● **Your objective**:
When you repeat the material, keep each line exact and omit the pictures.

● **Listed records**:

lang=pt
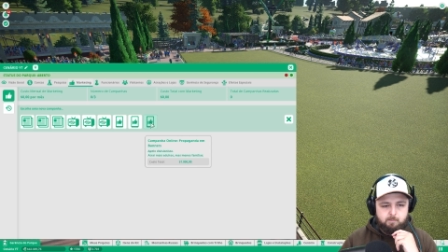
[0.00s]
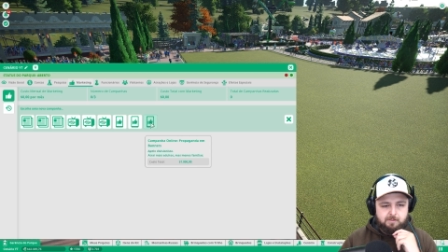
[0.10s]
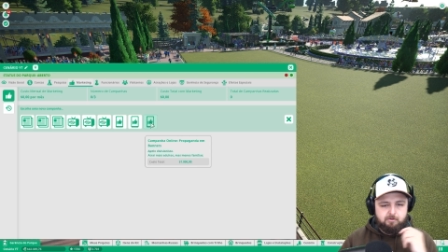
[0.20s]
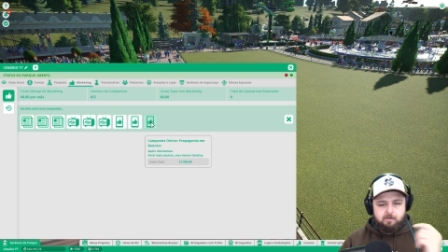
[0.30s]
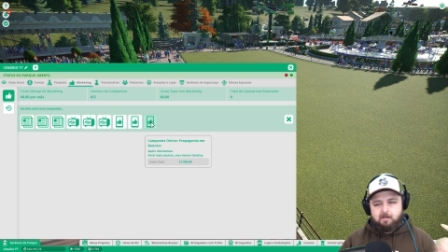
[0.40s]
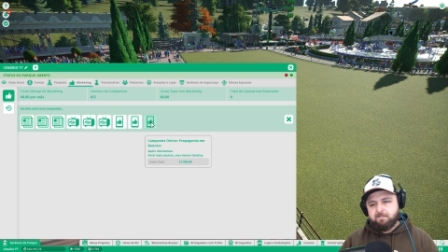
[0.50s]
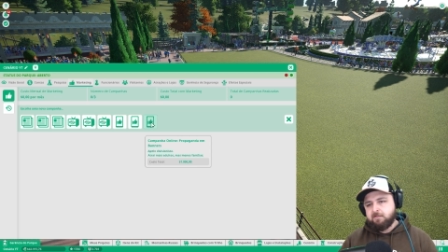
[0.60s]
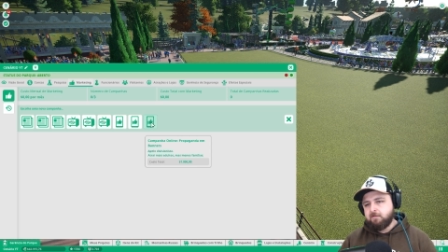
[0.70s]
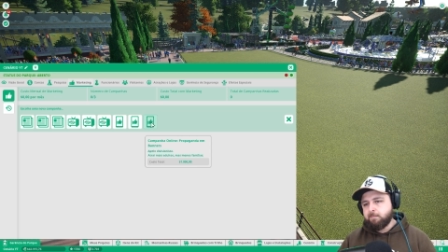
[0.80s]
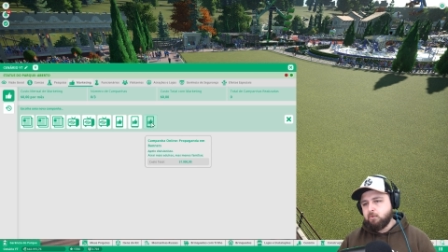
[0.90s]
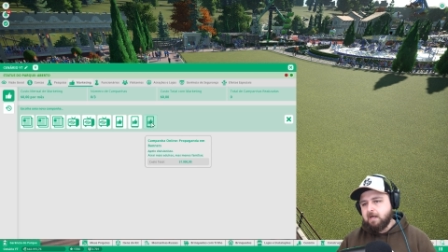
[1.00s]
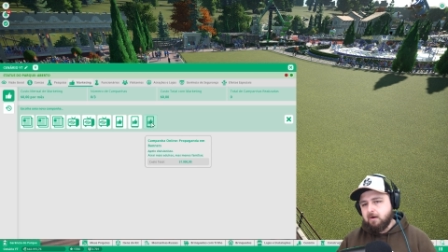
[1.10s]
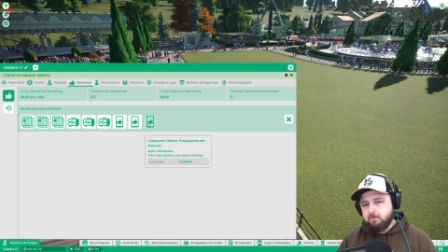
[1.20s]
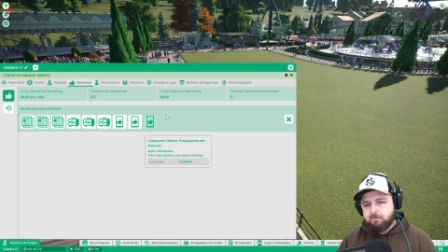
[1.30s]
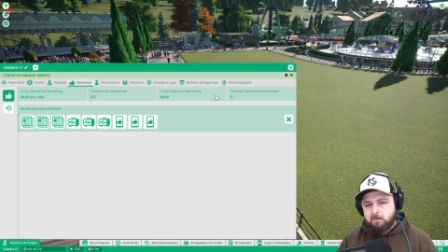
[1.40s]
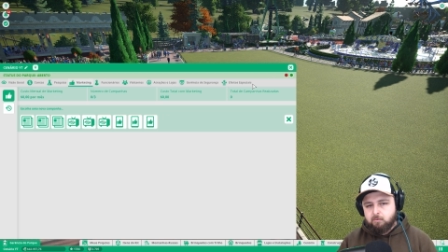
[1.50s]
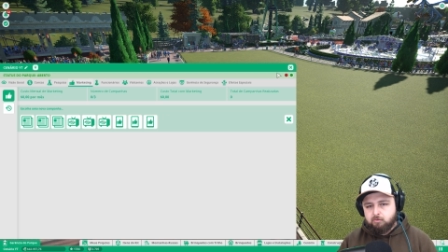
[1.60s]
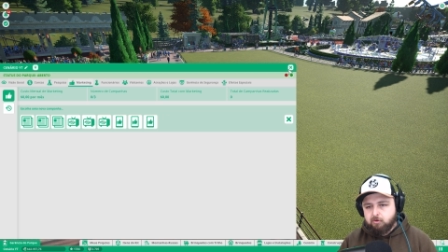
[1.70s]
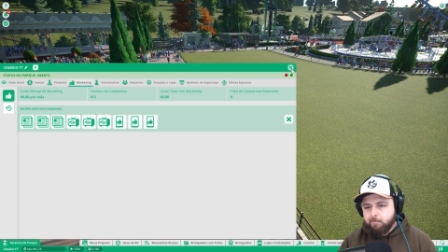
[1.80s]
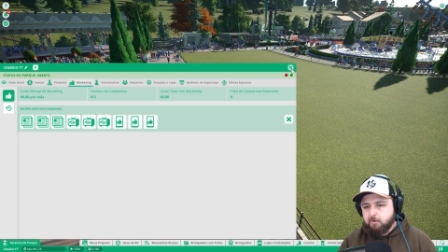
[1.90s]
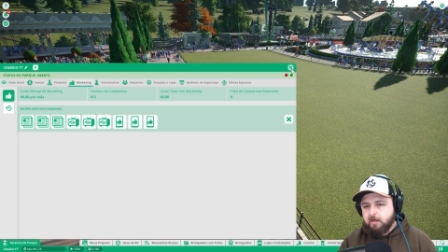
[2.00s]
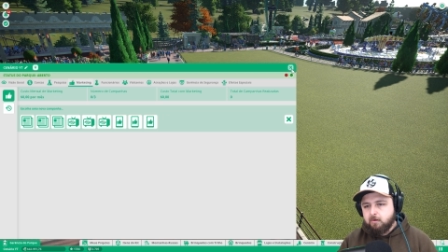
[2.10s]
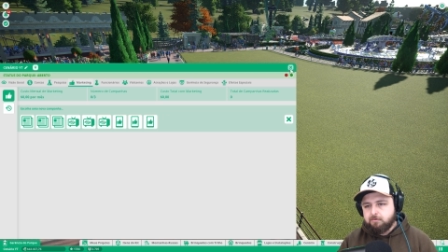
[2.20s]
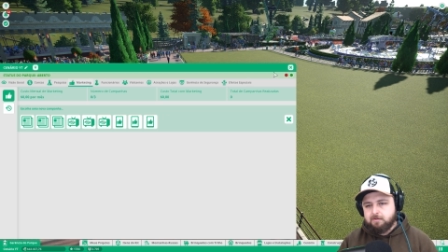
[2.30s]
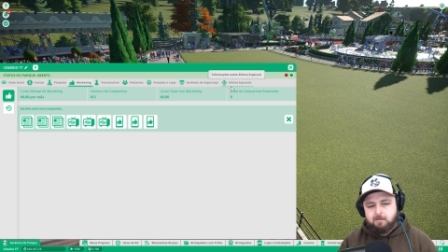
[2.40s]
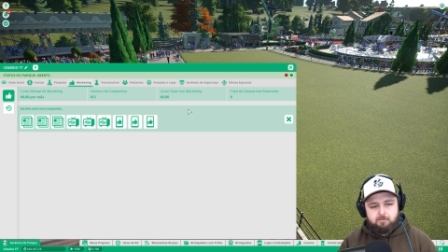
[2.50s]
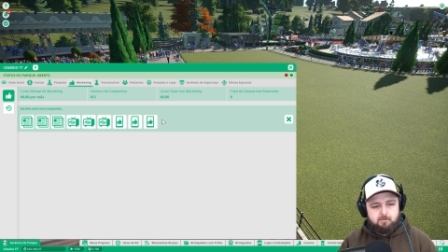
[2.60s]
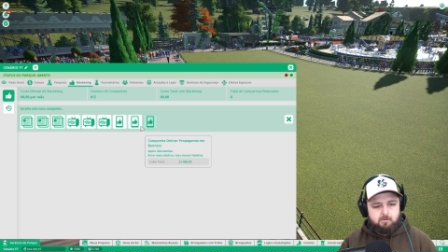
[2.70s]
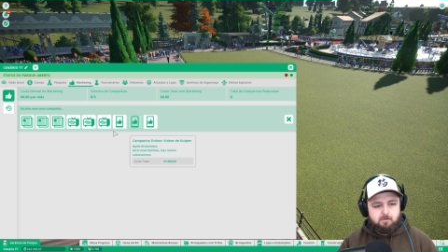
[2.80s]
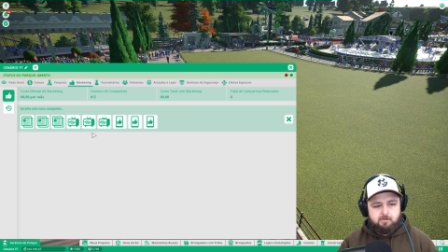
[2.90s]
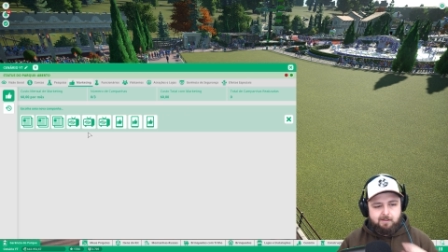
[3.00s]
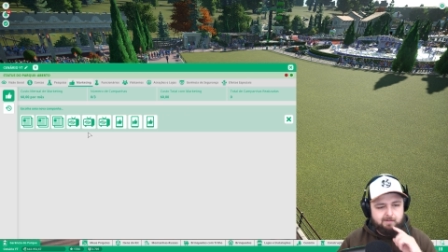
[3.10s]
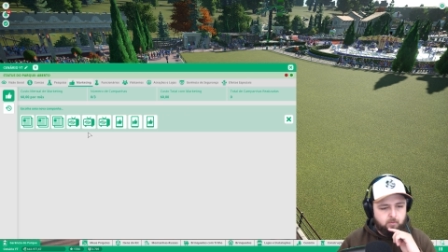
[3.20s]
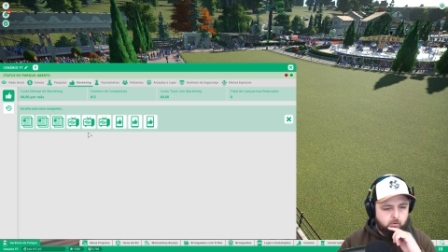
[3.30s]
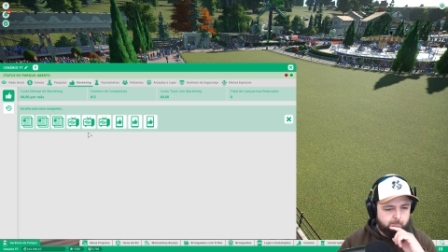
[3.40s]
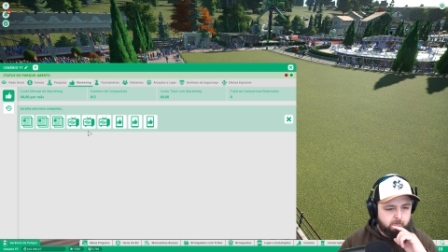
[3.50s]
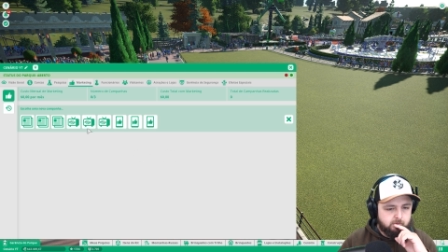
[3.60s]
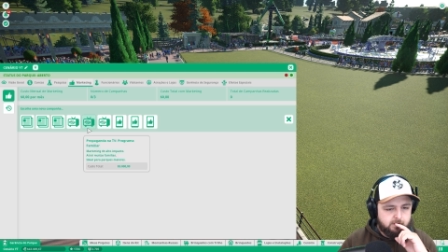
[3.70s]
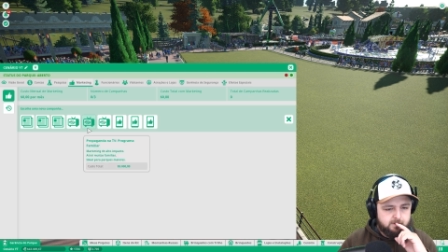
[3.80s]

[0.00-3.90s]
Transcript: Mas eu queria fazer pro carrossel, só pro carrossel. Será que tem como?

● **Answer space**:
lang=pt
[0.00s]
[0.10s]
[0.20s]
[0.30s]
[0.40s]
[0.50s]
[0.60s]
[0.70s]
[0.80s]
[0.90s]
[1.00s]
[1.10s]
[1.20s]
[1.30s]
[1.40s]
[1.50s]
[1.60s]
[1.70s]
[1.80s]
[1.90s]
[2.00s]
[2.10s]
[2.20s]
[2.30s]
[2.40s]
[2.50s]
[2.60s]
[2.70s]
[2.80s]
[2.90s]
[3.00s]
[3.10s]
[3.20s]
[3.30s]
[3.40s]
[3.50s]
[3.60s]
[3.70s]
[3.80s]

[0.00-3.90s]
Transcript: Mas eu queria fazer pro carrossel, só pro carrossel. Será que tem como?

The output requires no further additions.